# YOUR ASSIGNMENT
Transcribe every record exactly, omitting none.
*** EXTRACTED ENTRIES ***
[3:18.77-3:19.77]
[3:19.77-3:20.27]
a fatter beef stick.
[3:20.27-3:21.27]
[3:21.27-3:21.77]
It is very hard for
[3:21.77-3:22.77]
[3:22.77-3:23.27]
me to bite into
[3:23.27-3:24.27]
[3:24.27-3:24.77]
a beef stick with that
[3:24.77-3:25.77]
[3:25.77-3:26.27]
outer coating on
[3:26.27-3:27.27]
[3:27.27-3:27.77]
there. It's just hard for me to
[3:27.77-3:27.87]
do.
*** End of EXTRACTED ENTRIES ***
# TASK SOLUTION
[3:18.77-3:19.77]
[3:19.77-3:20.27]
a fatter beef stick.
[3:20.27-3:21.27]
[3:21.27-3:21.77]
It is very hard for
[3:21.77-3:22.77]
[3:22.77-3:23.27]
me to bite into
[3:23.27-3:24.27]
[3:24.27-3:24.77]
a beef stick with that
[3:24.77-3:25.77]
[3:25.77-3:26.27]
outer coating on
[3:26.27-3:27.27]
[3:27.27-3:27.77]
there. It's just hard for me to
[3:27.77-3:27.87]
do.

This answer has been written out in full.